● What you are asked to do:
Could you retype the lines below, starting at the line holding "Frames from a" and stopping at the line holding "[0:10.87-0:11.78]", inclusive? Copy them exactly and drop the images.

• • • • • • •

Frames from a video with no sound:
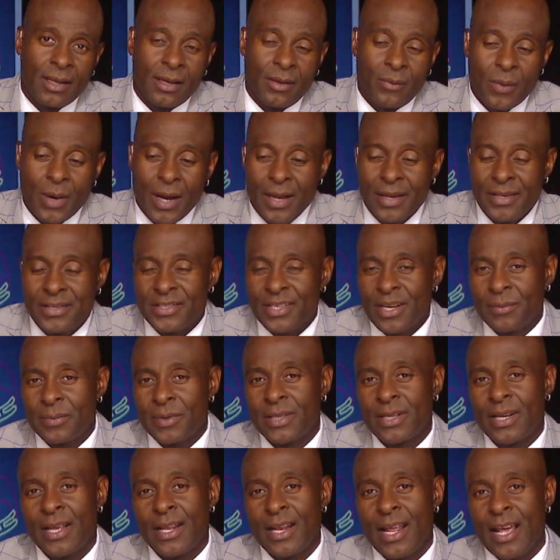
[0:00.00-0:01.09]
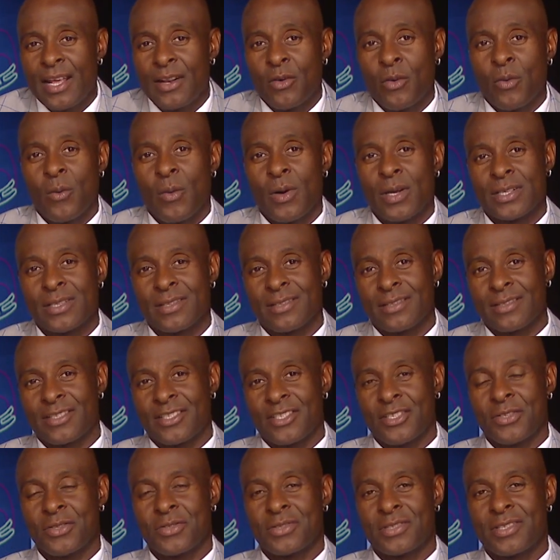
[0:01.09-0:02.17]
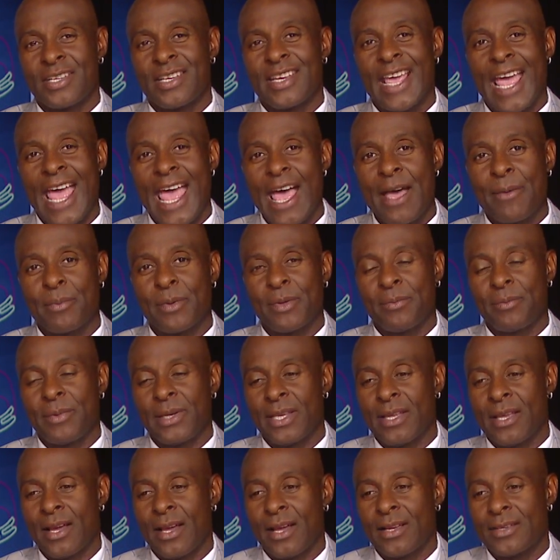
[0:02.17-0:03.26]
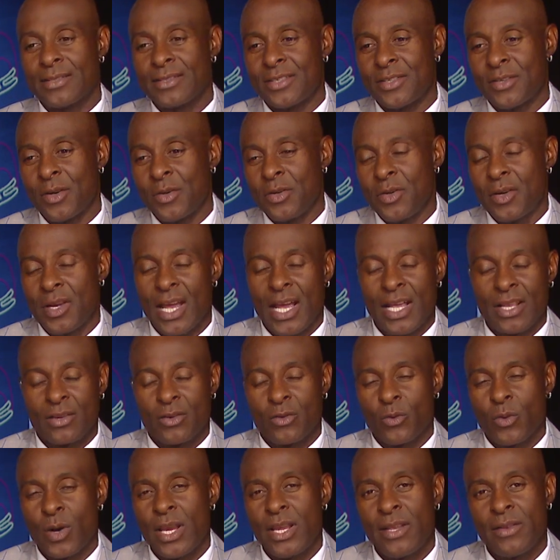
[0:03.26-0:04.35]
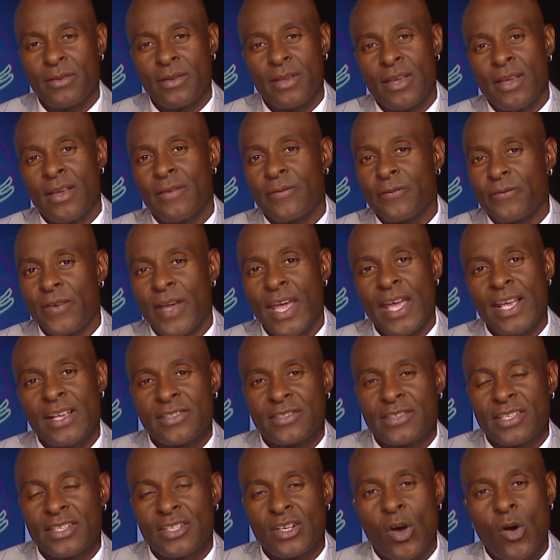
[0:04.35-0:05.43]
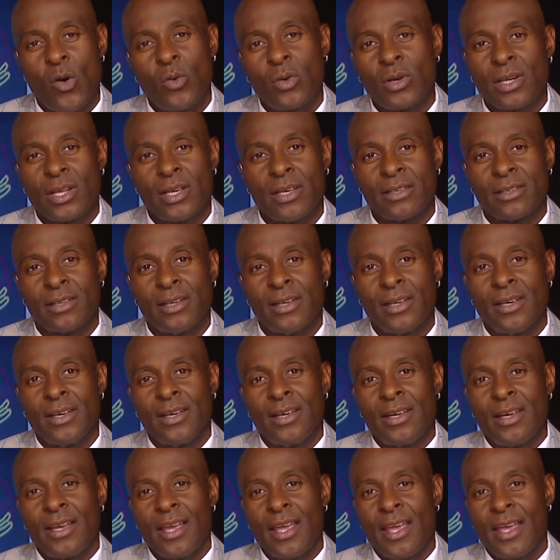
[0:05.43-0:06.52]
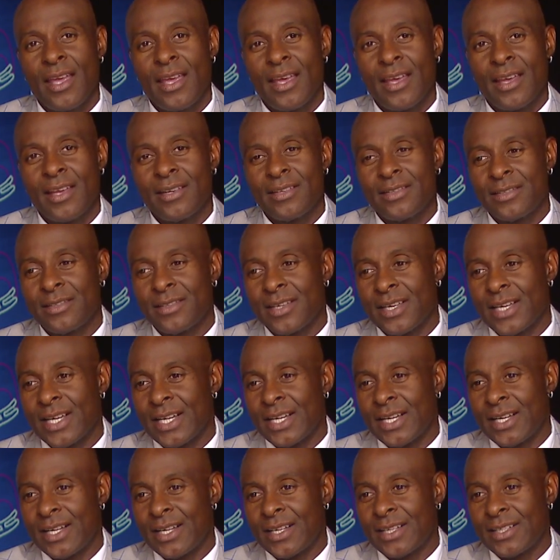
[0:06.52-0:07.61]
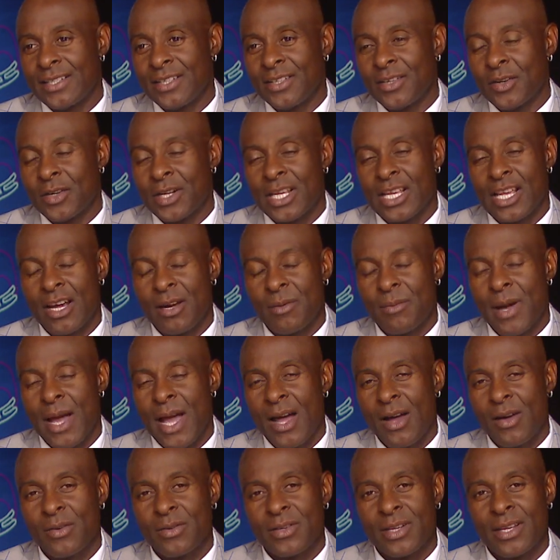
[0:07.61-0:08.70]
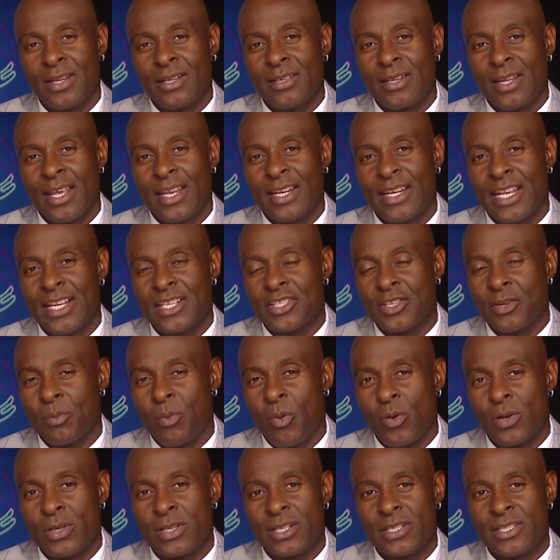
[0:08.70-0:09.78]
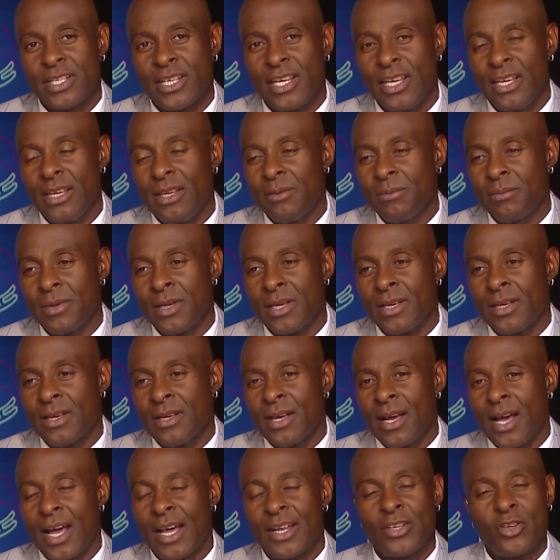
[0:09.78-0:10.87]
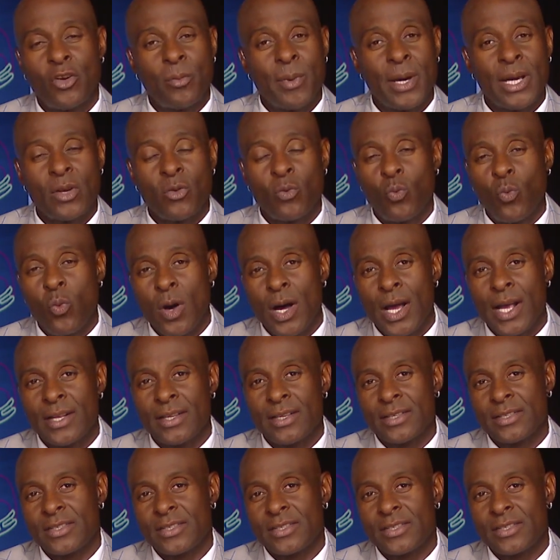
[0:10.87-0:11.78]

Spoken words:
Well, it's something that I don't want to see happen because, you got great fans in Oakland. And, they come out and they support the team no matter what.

• • • • • • •

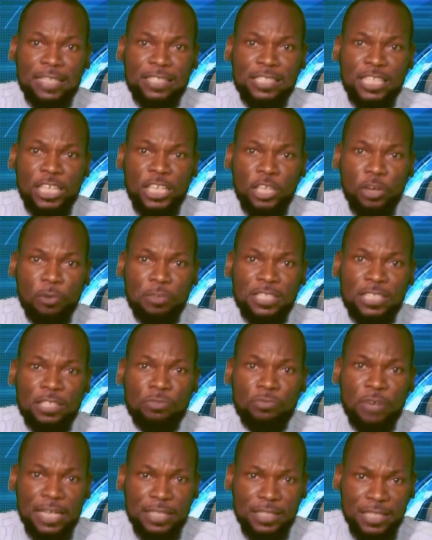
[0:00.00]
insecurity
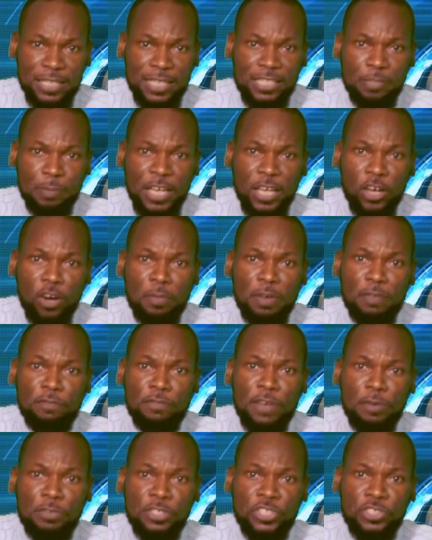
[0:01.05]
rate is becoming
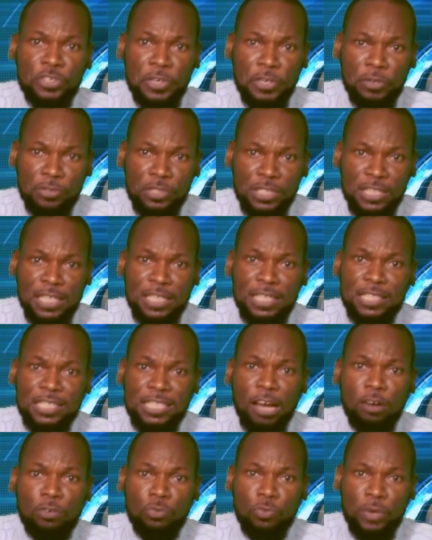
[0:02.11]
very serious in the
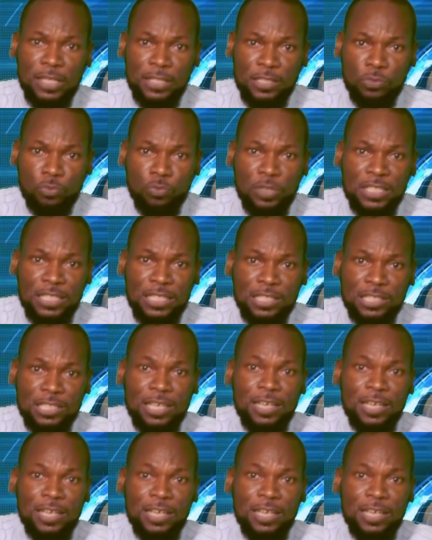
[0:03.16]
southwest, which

• • • • • • •

● Finished exercise:
Frames from a video with no sound:
[0:00.00-0:01.09]
[0:01.09-0:02.17]
[0:02.17-0:03.26]
[0:03.26-0:04.35]
[0:04.35-0:05.43]
[0:05.43-0:06.52]
[0:06.52-0:07.61]
[0:07.61-0:08.70]
[0:08.70-0:09.78]
[0:09.78-0:10.87]
[0:10.87-0:11.78]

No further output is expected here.